* [Problem requirements]: Give the entries again exactly. Skip the pictures.

* [Information given]:
== Segment start ==
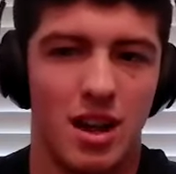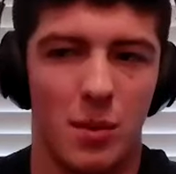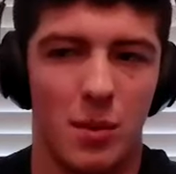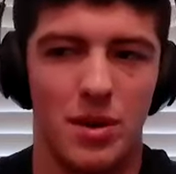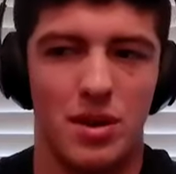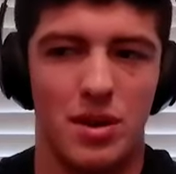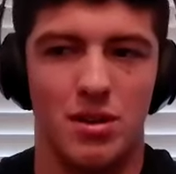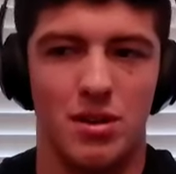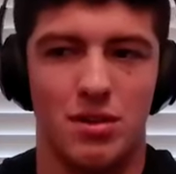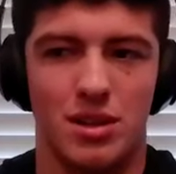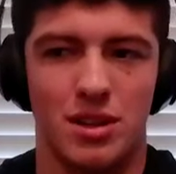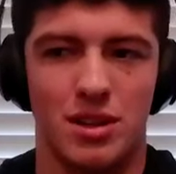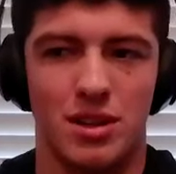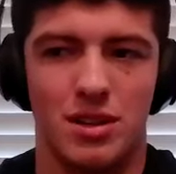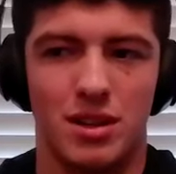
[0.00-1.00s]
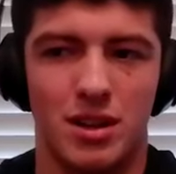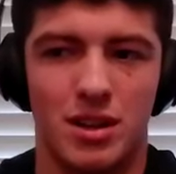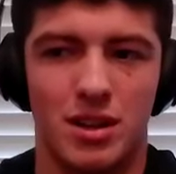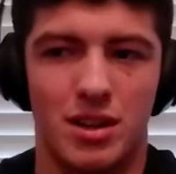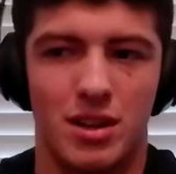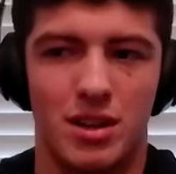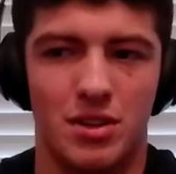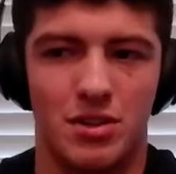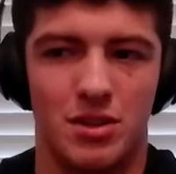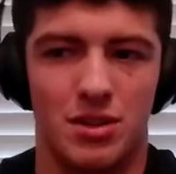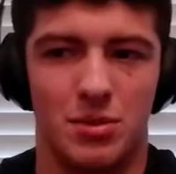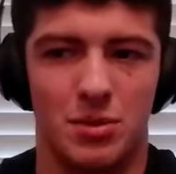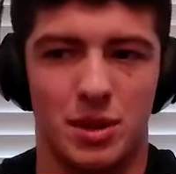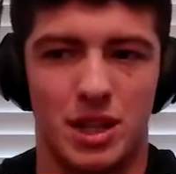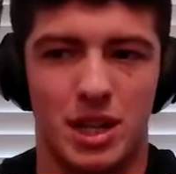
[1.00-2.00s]
and we know that as long
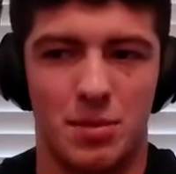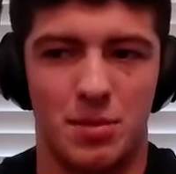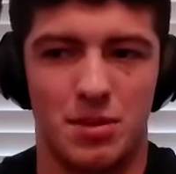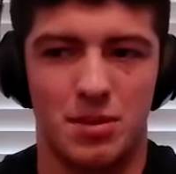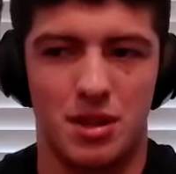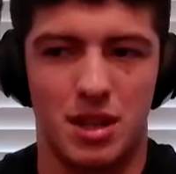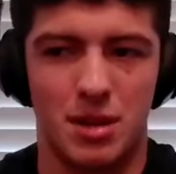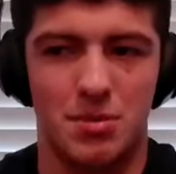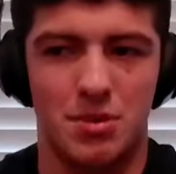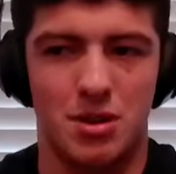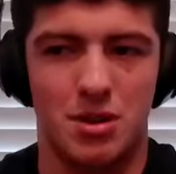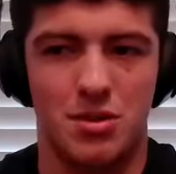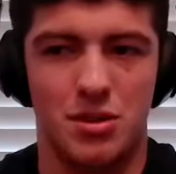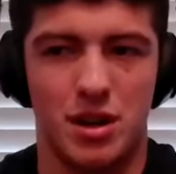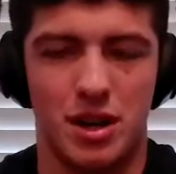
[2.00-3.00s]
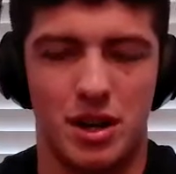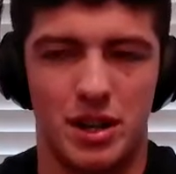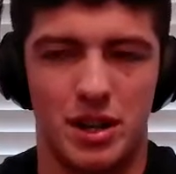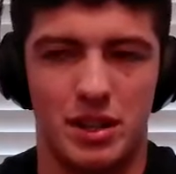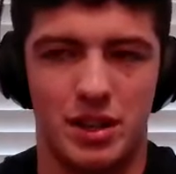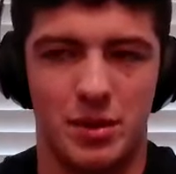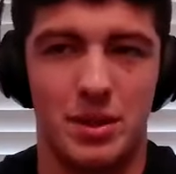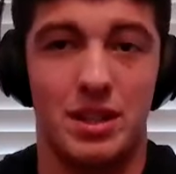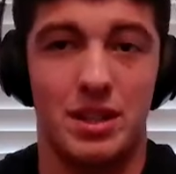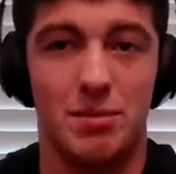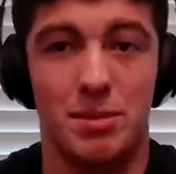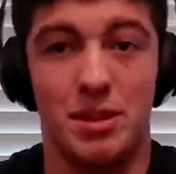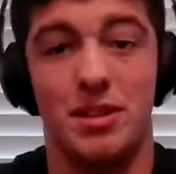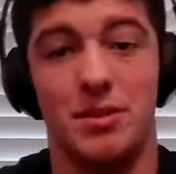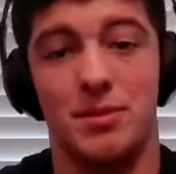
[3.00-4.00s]
as we keep keep to our training, that we can
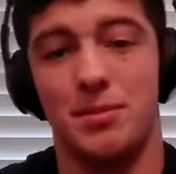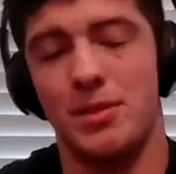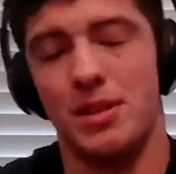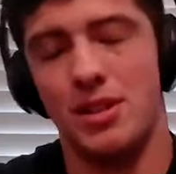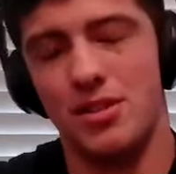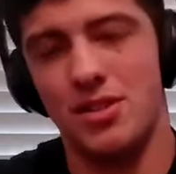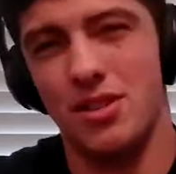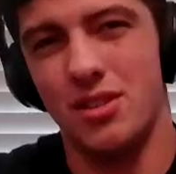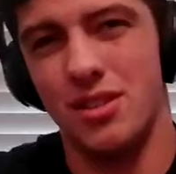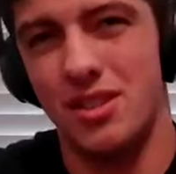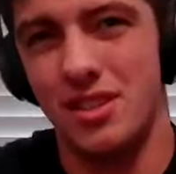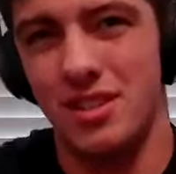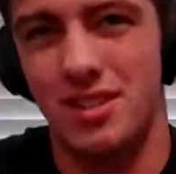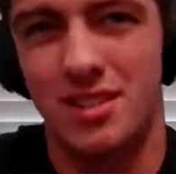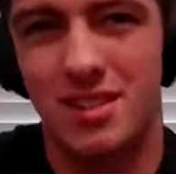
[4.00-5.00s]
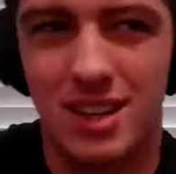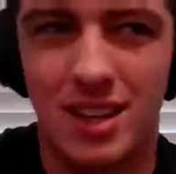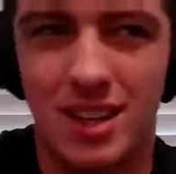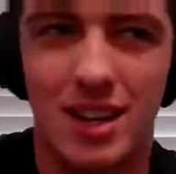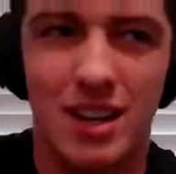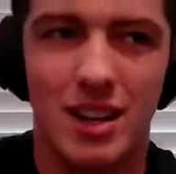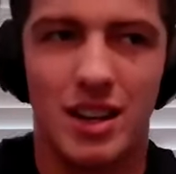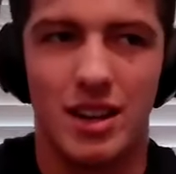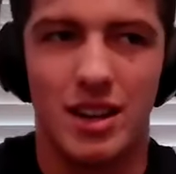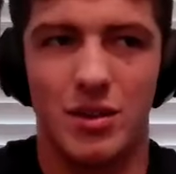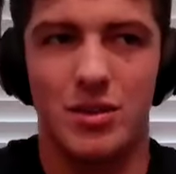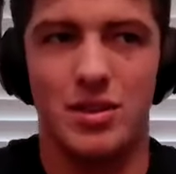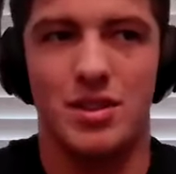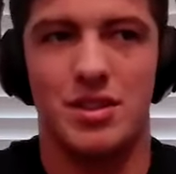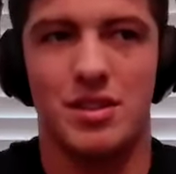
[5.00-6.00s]
beat them. And so it's just it
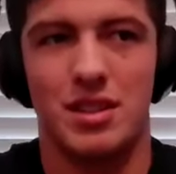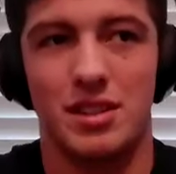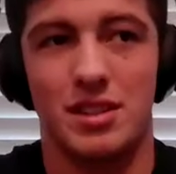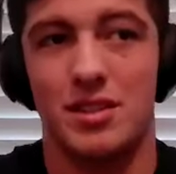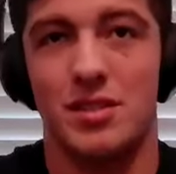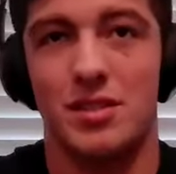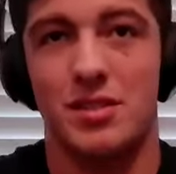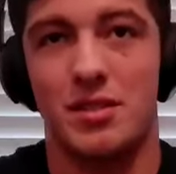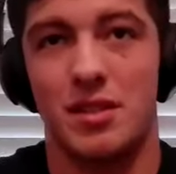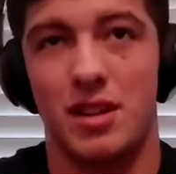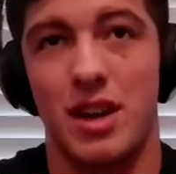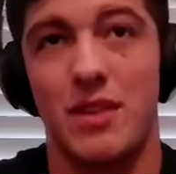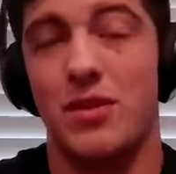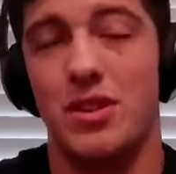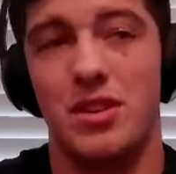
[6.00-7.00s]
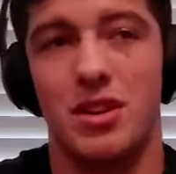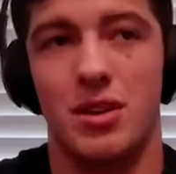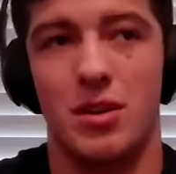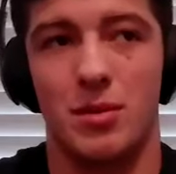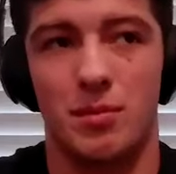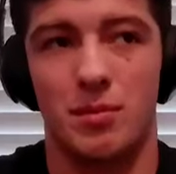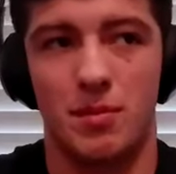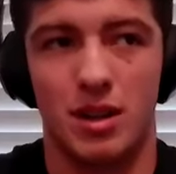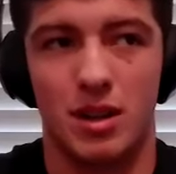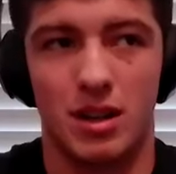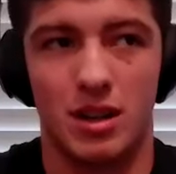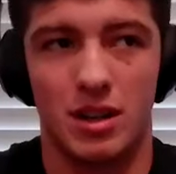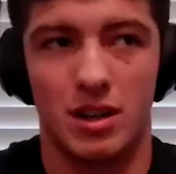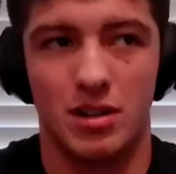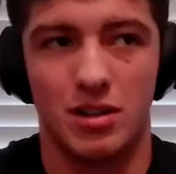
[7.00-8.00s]
was because every year
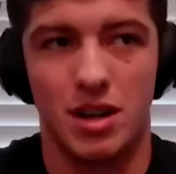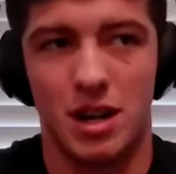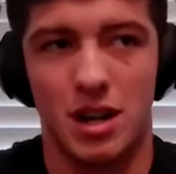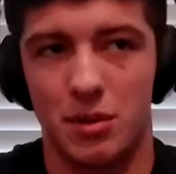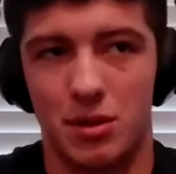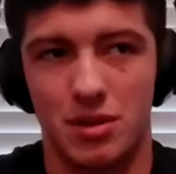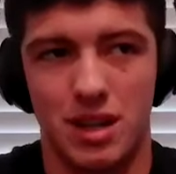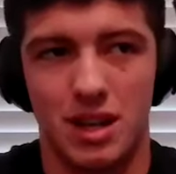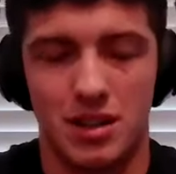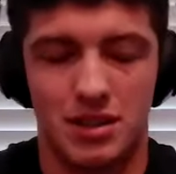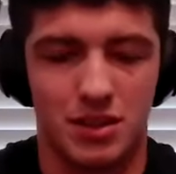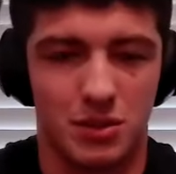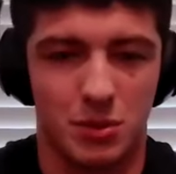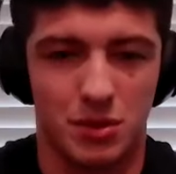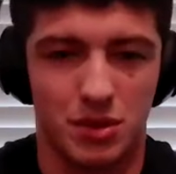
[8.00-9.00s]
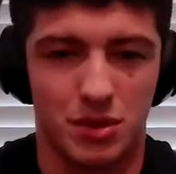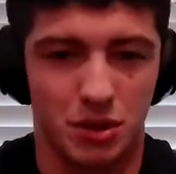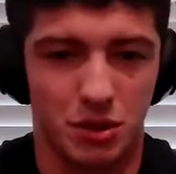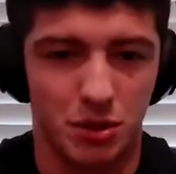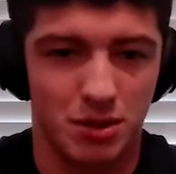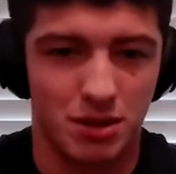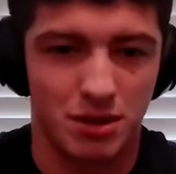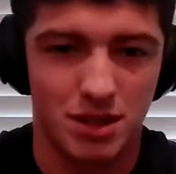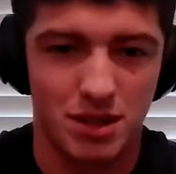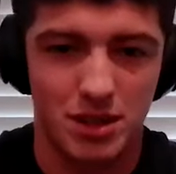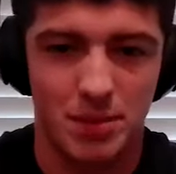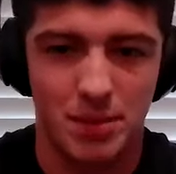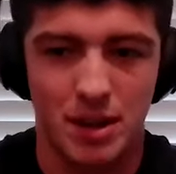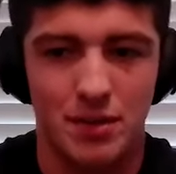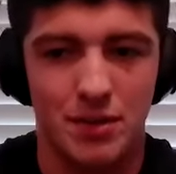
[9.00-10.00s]
uh, Coach I would always ask us, "What's our goal as a
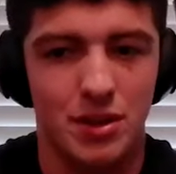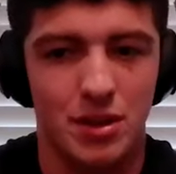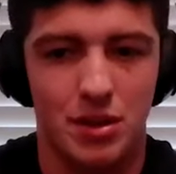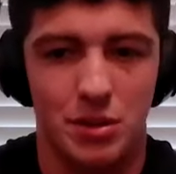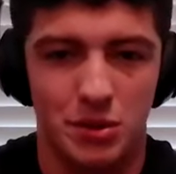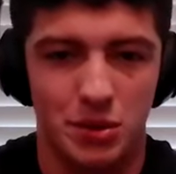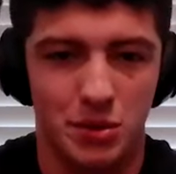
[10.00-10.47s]
team?" And every year it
== Segment end ==
* [Answer for this exercise]:
[0.00-1.00s]
[1.00-2.00s]
and we know that as long
[2.00-3.00s]
[3.00-4.00s]
as we keep keep to our training, that we can
[4.00-5.00s]
[5.00-6.00s]
beat them. And so it's just it
[6.00-7.00s]
[7.00-8.00s]
was because every year
[8.00-9.00s]
[9.00-10.00s]
uh, Coach I would always ask us, "What's our goal as a
[10.00-10.47s]
team?" And every year it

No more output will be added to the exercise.